- Recorded information -
• • • • •
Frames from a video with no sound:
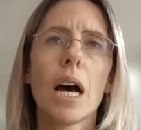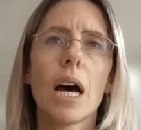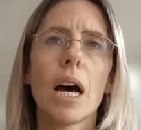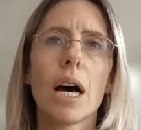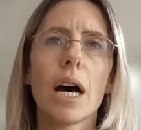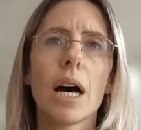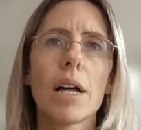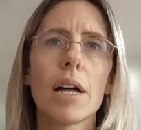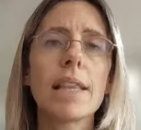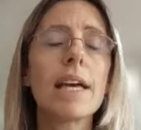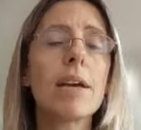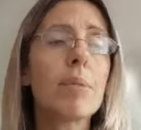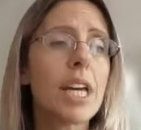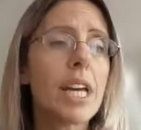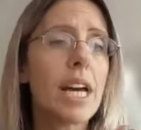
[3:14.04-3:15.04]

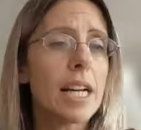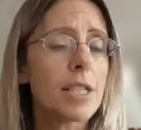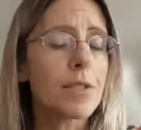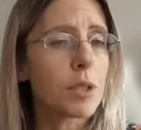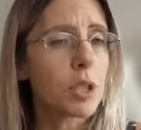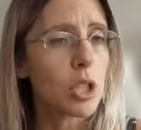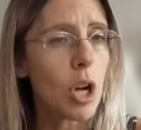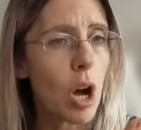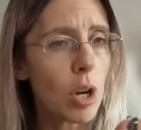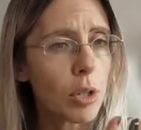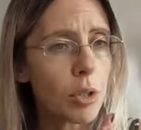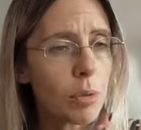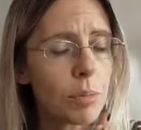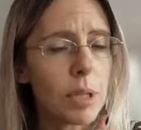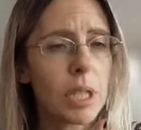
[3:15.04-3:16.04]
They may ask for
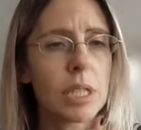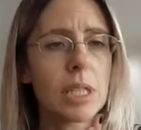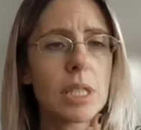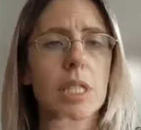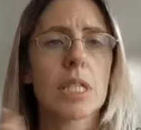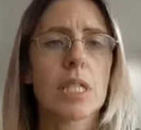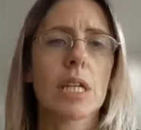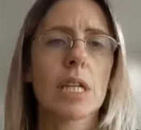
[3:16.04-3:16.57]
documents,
• • • • •
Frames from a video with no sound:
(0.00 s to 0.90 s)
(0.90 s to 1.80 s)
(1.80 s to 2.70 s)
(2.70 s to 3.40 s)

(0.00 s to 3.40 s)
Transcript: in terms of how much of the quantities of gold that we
• • • • •
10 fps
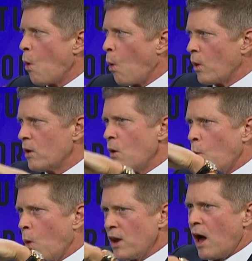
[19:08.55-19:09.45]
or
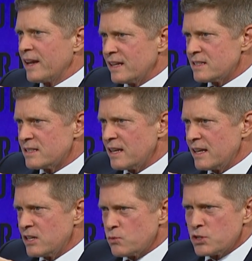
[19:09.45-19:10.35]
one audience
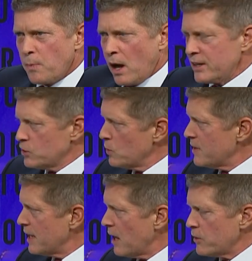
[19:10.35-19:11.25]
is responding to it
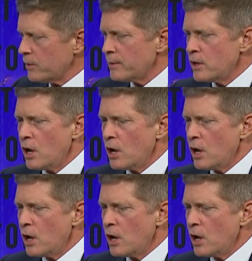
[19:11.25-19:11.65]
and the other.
• • • • •
Retype exactly the lines above, from the one with "(0.90 s to 1.80 s)" through the one with "Transcript: in terms", inclusive.

(0.90 s to 1.80 s)
(1.80 s to 2.70 s)
(2.70 s to 3.40 s)

(0.00 s to 3.40 s)
Transcript: in terms of how much of the quantities of gold that we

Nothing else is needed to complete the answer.